■ Records supplied
--------------------------------------------------

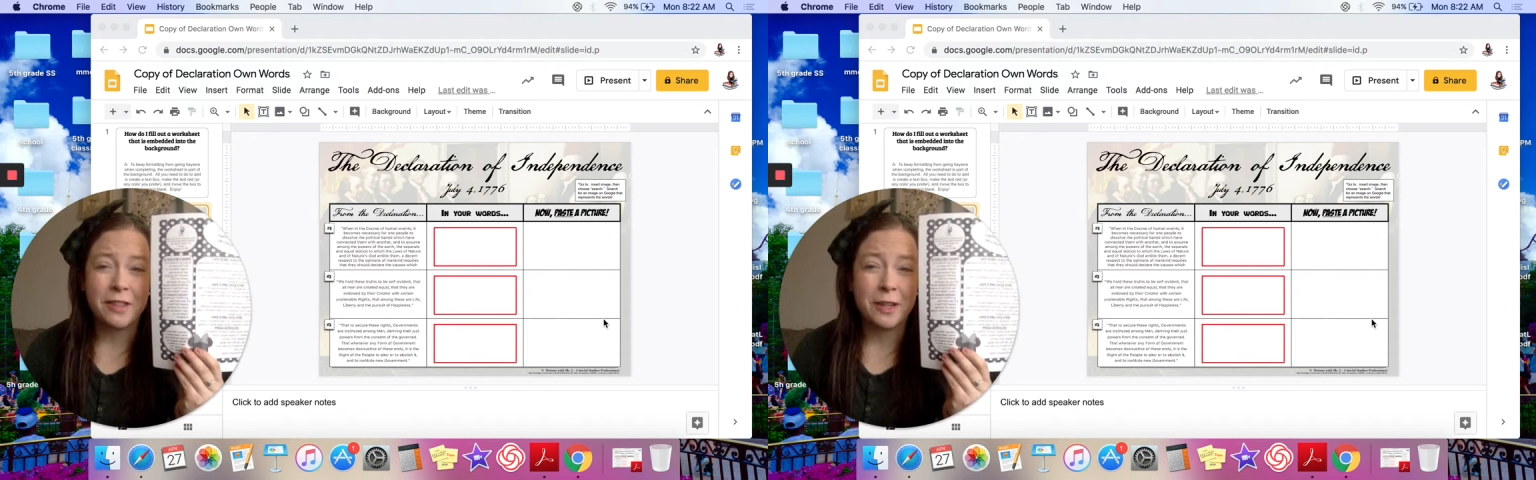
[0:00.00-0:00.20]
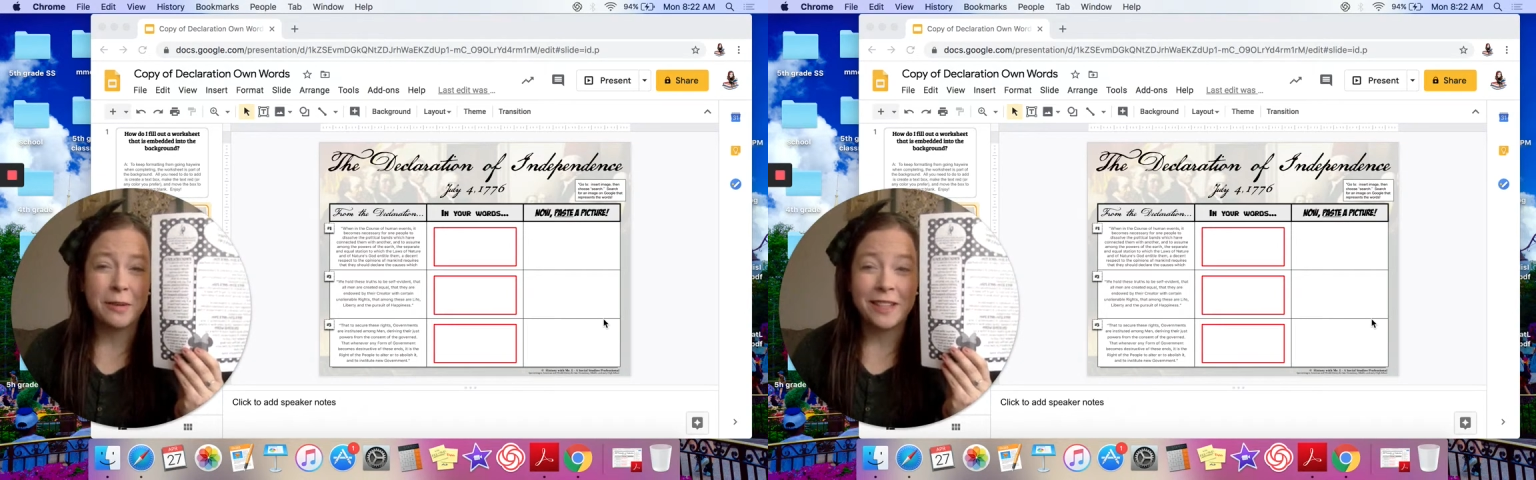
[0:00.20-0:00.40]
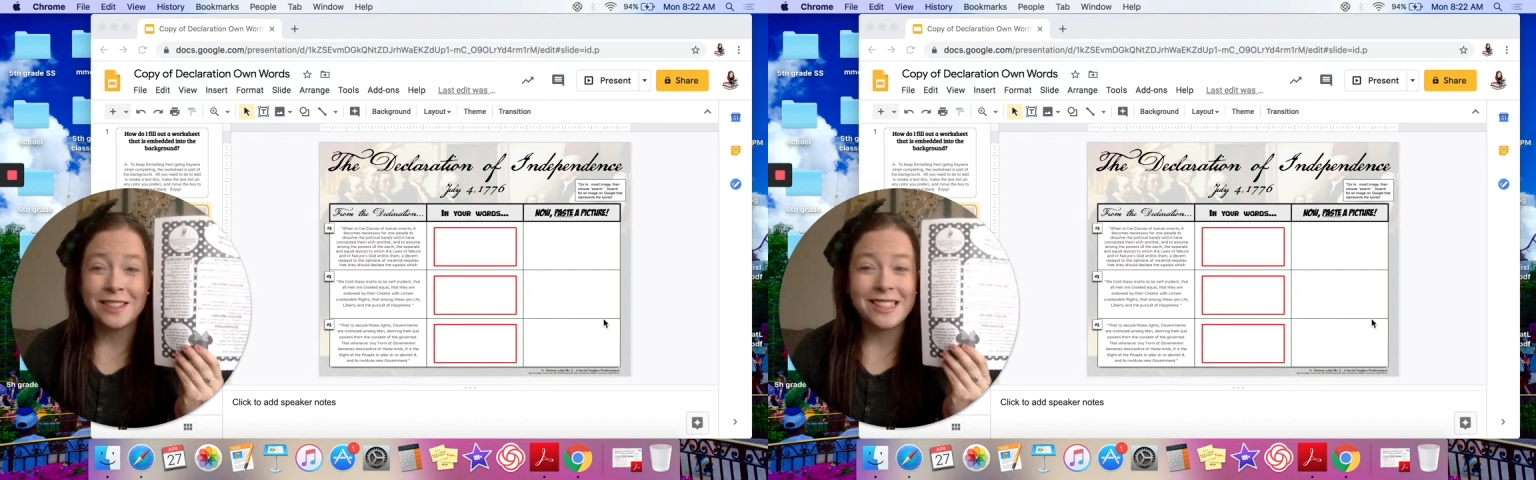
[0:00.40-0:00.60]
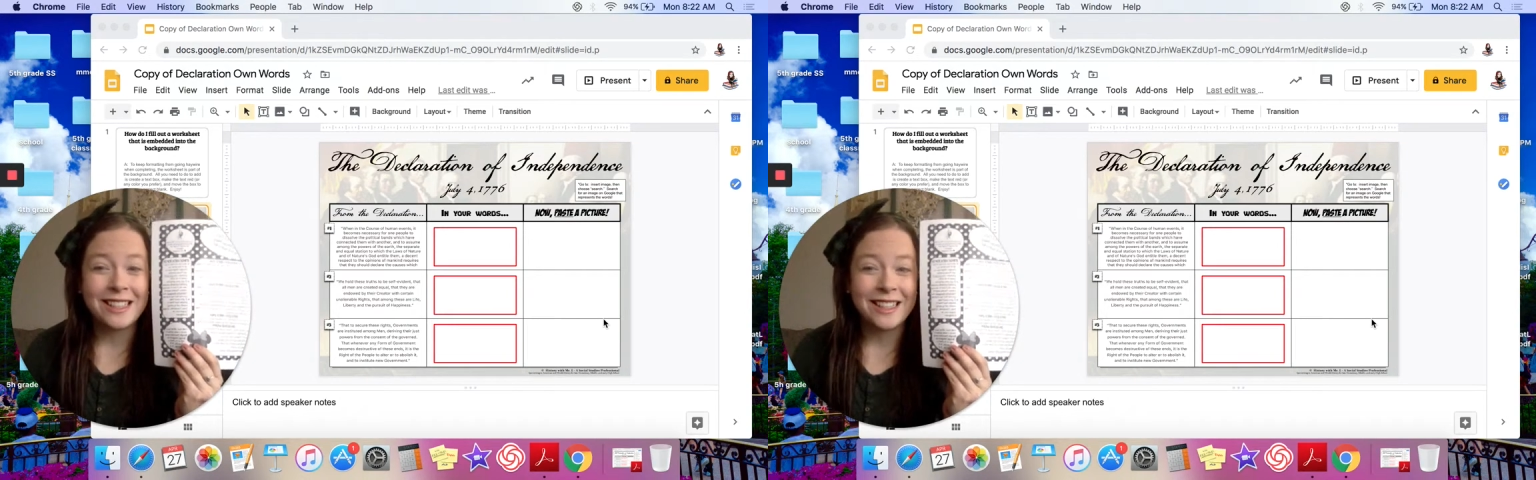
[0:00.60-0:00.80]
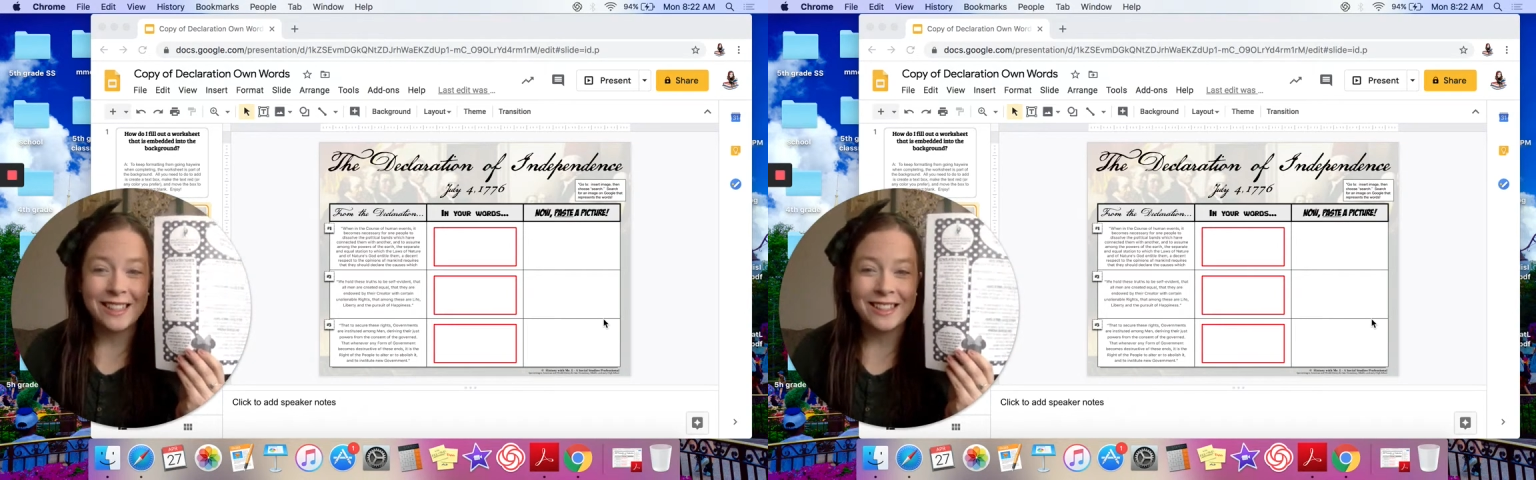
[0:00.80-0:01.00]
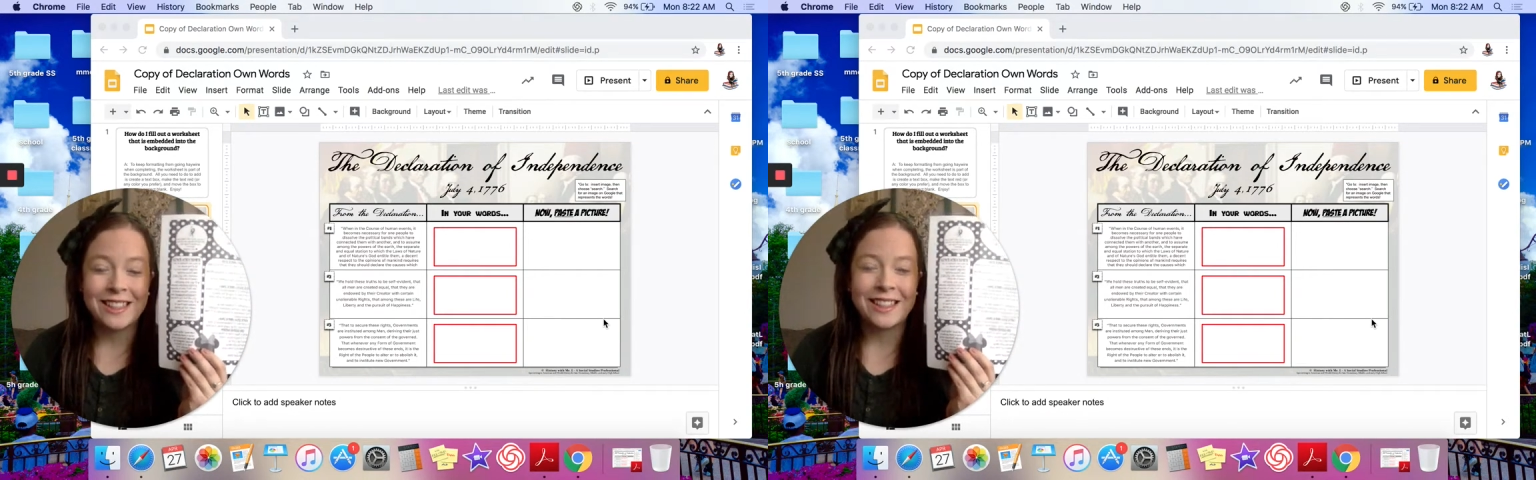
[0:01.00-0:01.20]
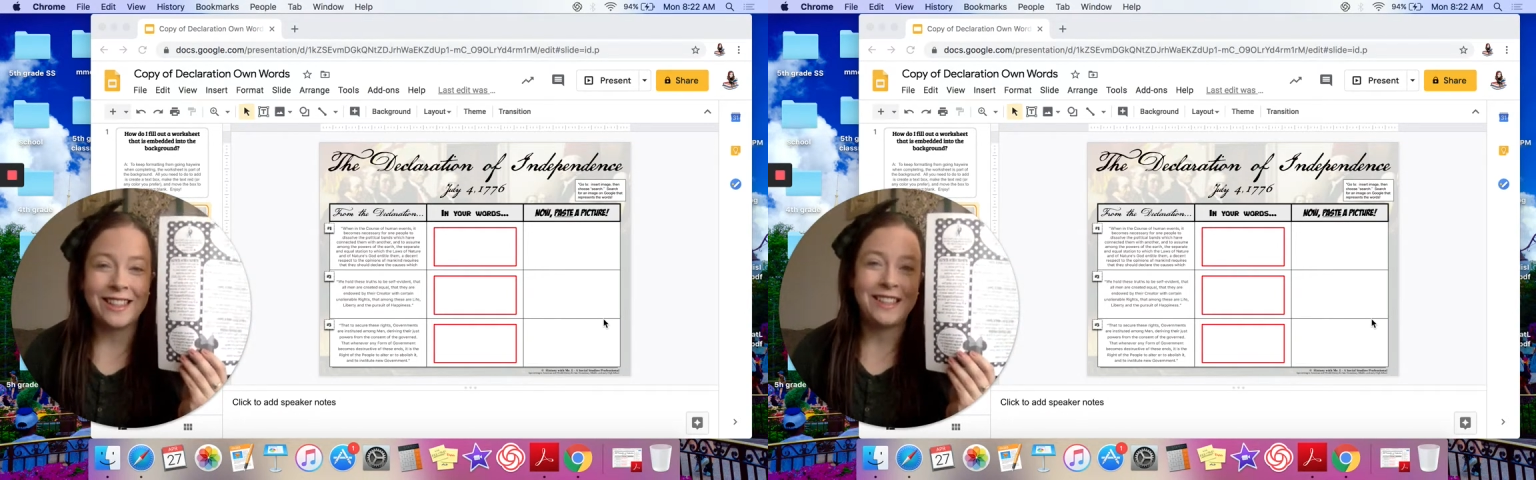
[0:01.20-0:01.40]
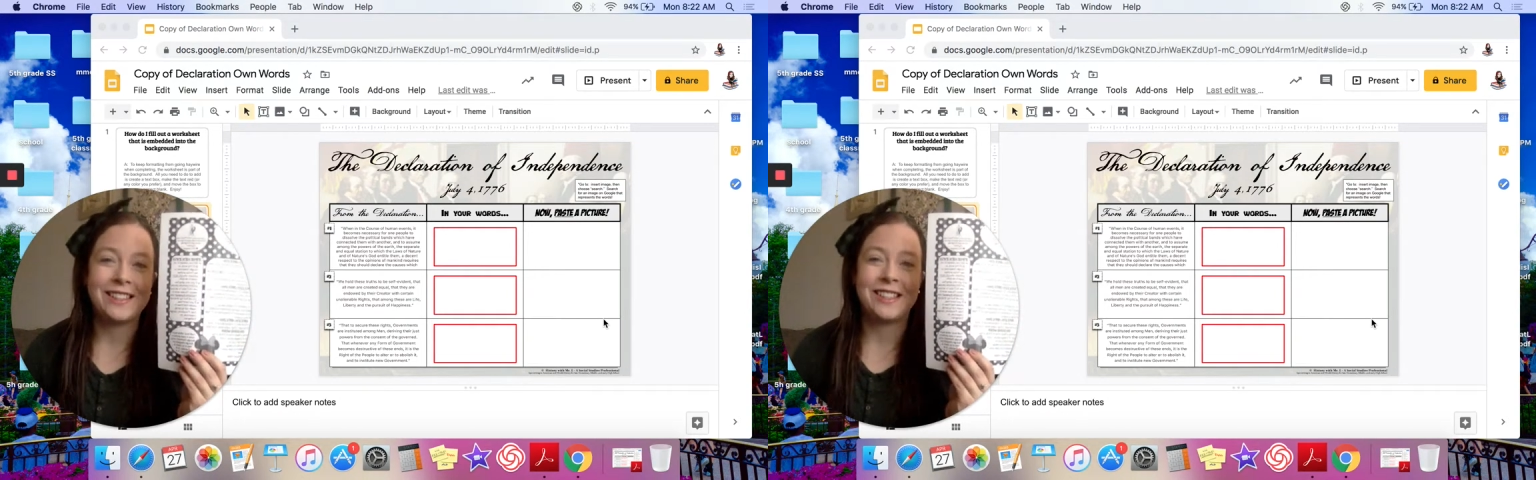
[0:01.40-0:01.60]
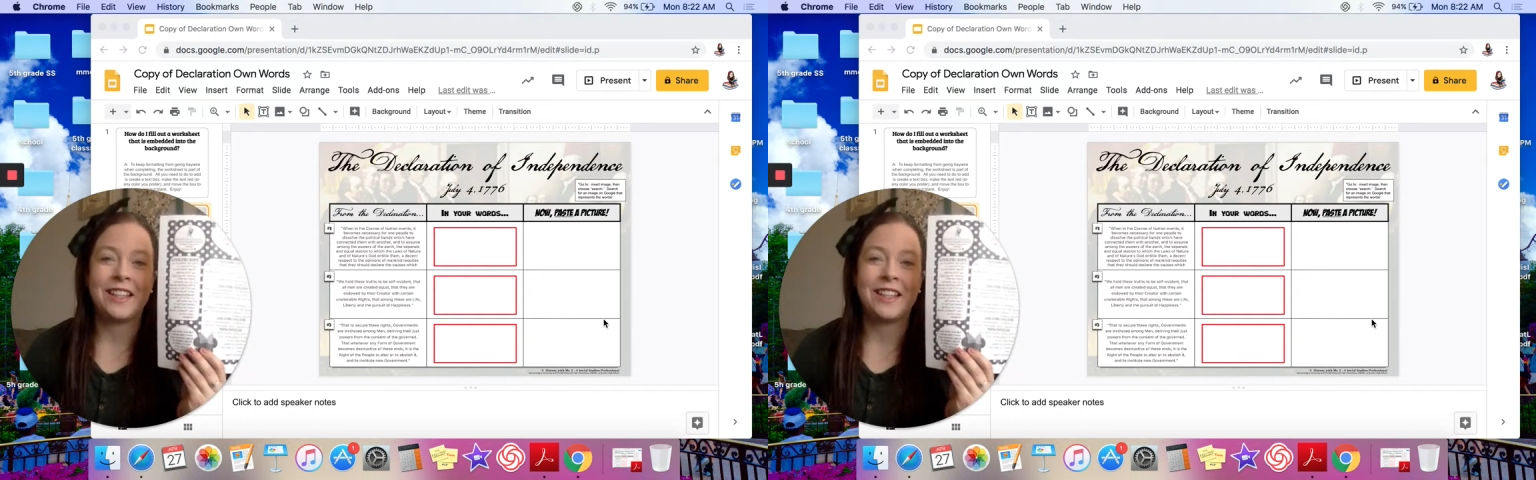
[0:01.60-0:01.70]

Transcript: Independence, it isn't easy.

--------------------------------------------------

■ Exercise
Strip out the pictures and reproduce the remaining material above exactly.

■ Exercise response
[0:00.00-0:00.20]
[0:00.20-0:00.40]
[0:00.40-0:00.60]
[0:00.60-0:00.80]
[0:00.80-0:01.00]
[0:01.00-0:01.20]
[0:01.20-0:01.40]
[0:01.40-0:01.60]
[0:01.60-0:01.70]

Transcript: Independence, it isn't easy.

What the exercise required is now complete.